Wide Sargasso Sea is a rewriting of Charlotte Bronte’s classic nineteenth-century gothic bildungsroman Jane Eyre (1847). In Bronte’s novel, Bertha Mason is more monster than human, locked away for a decade in secret, in the attic of Thornfield Hall, where her demonic laughter and “savage” snarls disturb the residents of the mansion, including Jane Eyre. Evidence of her existence enters the novel through unexplained violent incidents, including the attack on Richard Mason that is included in Part Three of Wide Sargasso Sea. Her identity is only revealed when Rochester attempts to marry Jane Eyre, without ever having mentioned that he is already married to Bertha. Rather than being told from her point of view, Bertha Mason’s story in Jane Eyre is given only in terms of Mr. Rochester’s history and psychology. Her violent suicide, which ends Wide Sargasso Sea, merely clears the way for Jane and Rochester to marry in Bronte’s novel. Other major postcolonial novels published in the same period as Wide Sargasso Sea include Chinua Achebe’s Things Fall Apart (1958), which deals with the influence of British colonialism on a nineteenth-century Nigerian village, Ngugi wa Thiong’o’s Weep Not, Child (1964), which deals with the Mau Mau Uprising against British rule in Kenya, and Tayib Salih’s Season of Migration to the North (1966), which follows a young narrator’s return to his native Sudan after spending seven years studying in England. These, like Wide Sargasso Sea, are written by authors who hail from formerly colonized nations, and deal with themes of cultural identity, alienation, assimilation, inequality, racial discrimination, and other issues that arise as a result of colonialism and subsequent decolonization. The novel published during this period that is perhaps most closely related to Wide Sargasso Sea is A House for Mr. Biswas (1961), by fellow Caribbean author V.S. Naipaul. The novel describes the island of Trinidad during the final decades of its status as a British colony, from the perspective an Indian immigrant.

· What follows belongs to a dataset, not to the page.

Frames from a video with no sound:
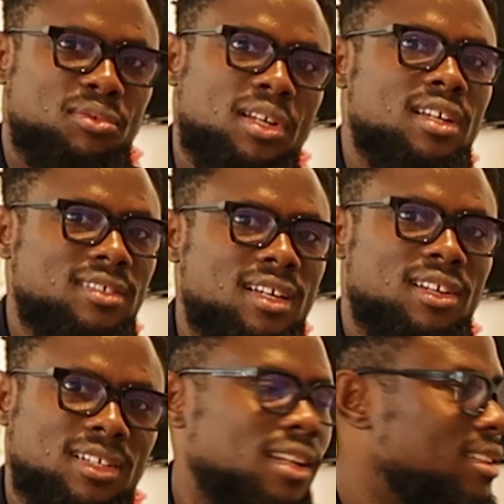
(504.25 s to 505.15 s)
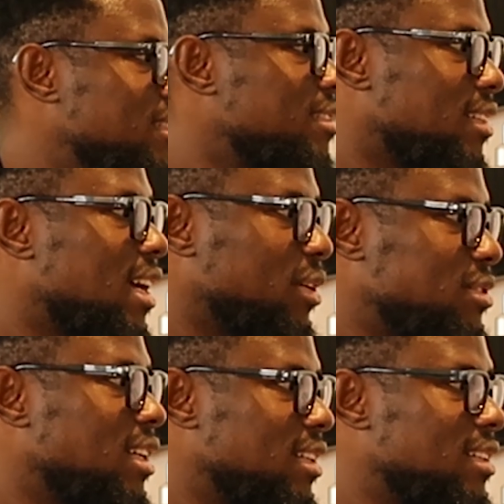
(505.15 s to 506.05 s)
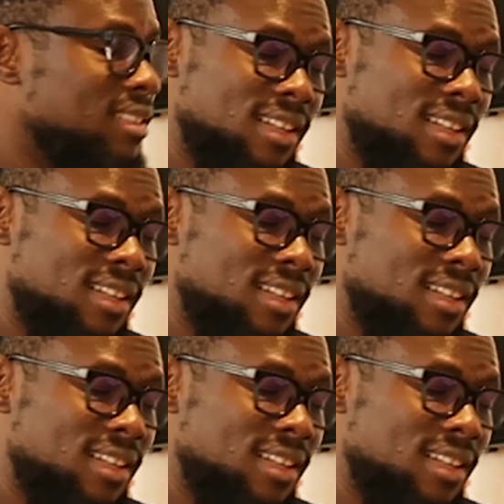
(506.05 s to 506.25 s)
Rihan's outstanding.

Key Facts about Wide Sargasso Sea
  • Full Title: Wide Sargasso Sea
  • When Written: early 1950’s–1966
  • Where Written: Cornwall, UK, and Devon, UK
  • When Published: 1966
  • Literary Period: Postcolonialism, Postmodernism
  • Genre: Postcolonial novel, revisionist novel, coming-of-age novel (bildungsroman), 20th-century feminist writing, postmodern novel
  • Setting: 1830’s Jamaica
  • Climax: Antoinette and Christophine return to the house at Granbois to confront the husband after his infidelity, Christophine and the husband argue, he makes the decision to leave Jamaica
  • Antagonist: The husband, Daniel Cosway
  • Point of View: First person, multiple points of view; Part One is in Antoinette’s point of view, Part Two switches back and forth between Antoinette’s and the husband’s points of view, and Part Three between Antoinette’s and Grace Poole’s. In all sections of the novel, each narrator is looking back at the events that occur from an unspecified future vantage point. For Antoinette in Part Three, this means that she narrates from beyond the grave.

Extra Credit for Wide Sargasso Sea

The Madwoman In the Attic. Jean Rhys was not the only author moved to feminist critique by the character of Bertha Mason. In 1979, Sandra Gilbert and Susan Gubar published The Madwoman In the Attic: The Woman Writer and the Nineteenth-Century Literary Imagination. In it, Gilbert and Gubar use the work of female authors like the Bronte sisters, Emily Dickinson, Jane Austen, and George Eliot to show that nineteenth century women were confined to portraying female characters as either “angels” (like Charlotte Bronte’s Jane Eyre) or “monsters” (like Bertha Mason). They urge female writers to break down this dichotomy. Though published a decade before this seminal work of feminist criticism, Wide Sargasso Sea seems to enact precisely what Gilbert and Gubar call for in their book. Rhys takes the “monster” figure of Bertha and revises it with Antoinette, who is neither angel nor monster, but contains elements of both in a fully imagined, if deeply troubled, female character.